Smooth, soft, and creamy foods are the best. Foods cooked until they are tender are easiest for digestion, even if the food is meat! In addition, high calorie and cold liquids such as milk shakes, instant breakfast drinks, or liquid nutritional supplements are helpful for both calories and easy eating. Hot, salty, acidic, crunchy, dry, and spicy foods should be avoided at all costs. They aggravate a dry digestive track and can scrape or scar the lining.

Studies have shown that Sjogren’s patients who change their eating habits have decreased pain and symptom flare-ups. By adopting these few eating practice, you can be pain-free!

Friday, June 4, 2010

Plaquenil; a source of comfort or risk?

One of the most common medications prescribed to treat Sjogren’s Syndrome is Plaquenil. It is considered an older disease-modifying and anti-rheumatic drug or DMARD. It being a DMARD, it is a slow-acting drug and may take up to six months before full benefits of Plaquenil are realized. Plaquenil is actually a type of anti-malarials (meaning it prevents/treats malaria and is common in Africa), but it is also used for autoimmune conditions unrelated to that disease. Plaquenil’s main purpose is to decrease pain, swelling, and the chance of joint damage. Doctors are still not 100% sure of how it works, and for that reason, it is not recommended to become pregnant or start Plaquenil while pregnant. Birth control should be administered throughout the time taking Plaquenil.

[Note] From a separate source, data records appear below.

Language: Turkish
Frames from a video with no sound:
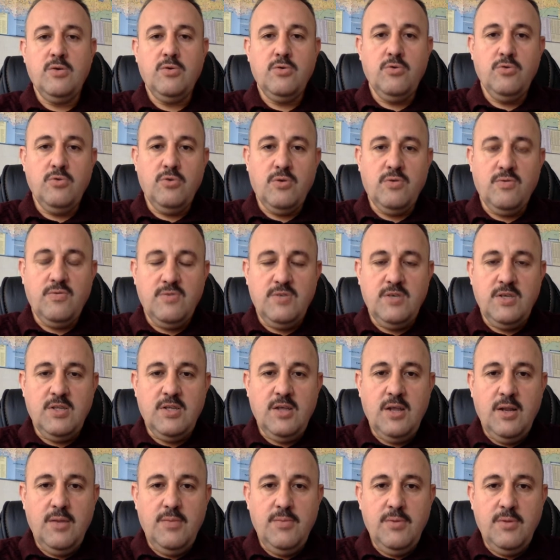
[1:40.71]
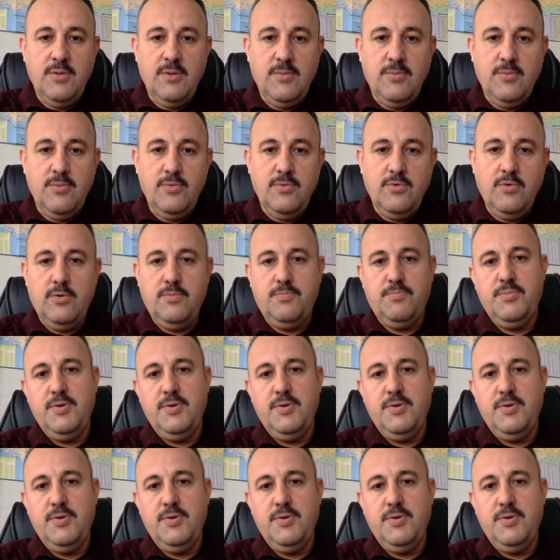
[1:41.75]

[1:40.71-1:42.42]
günlük vize talebinde bulunuyor.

The average starting dosage is Plaquenil is 200mg twice a day or 400 mg once a day. Patients should be regulated either more or less doses a day based on reaction to it in the beginning stages. If the dosage given is too much, toxicity is a high risk that develops quickly. There are safety warnings when using Plaquenil that should be noticed in an effort to minimize side effects. Although it can be a highly helpful disease, different reactions may cause you to think: is taking this medication work the risk? Or is taking the medication in your best interest?

Plaquenil is prescribed to patients who cannot tolerate new biologic DMARDs. Even though the new meds received FDA-approval in 1998 and subsequent years, Plaquenil had not become less prescribed because of patients who are afraid to try newer products or patients who are just content with the quality of life that is provided by the Plaquenil.
The common side effects of Plaquenil include nausea and diarrhea. Taking the medication with solid foods can solve that problem for most patients. Less common side effects which may or may not be tied to Plaquenil include skin rashes, hair thinning, and weakness. A rare side effect of Plaquenil involves visual changes or loss of vision. Blindness may or may not be reversible when you stop taking the Plaquenil. If abnormalities occur, toxicity has developed and dosage should be stopped immediately.

Some patients are just more susceptible to vision problems. People at higher risk include people who have been prescribed Plaquenil for many years, are over the age of sixty, or have kidney problems. All patients should et opthamoligic examinations before being prescribed Plaquenil, and if the patient's initial opthalmologic examination is normal and the patient is considered low risk, the patient does not have to be retested for five years. It is recommended that high risk patients have annual eye examinations. Certain drugs taken along with Plaquenil may also heighten the risk of side effects. These common supplements include antacids, methotrexate, metoprolol, penicillamine, dignoxin, kaolin, botulinum toxins, or magnesium trisilicate.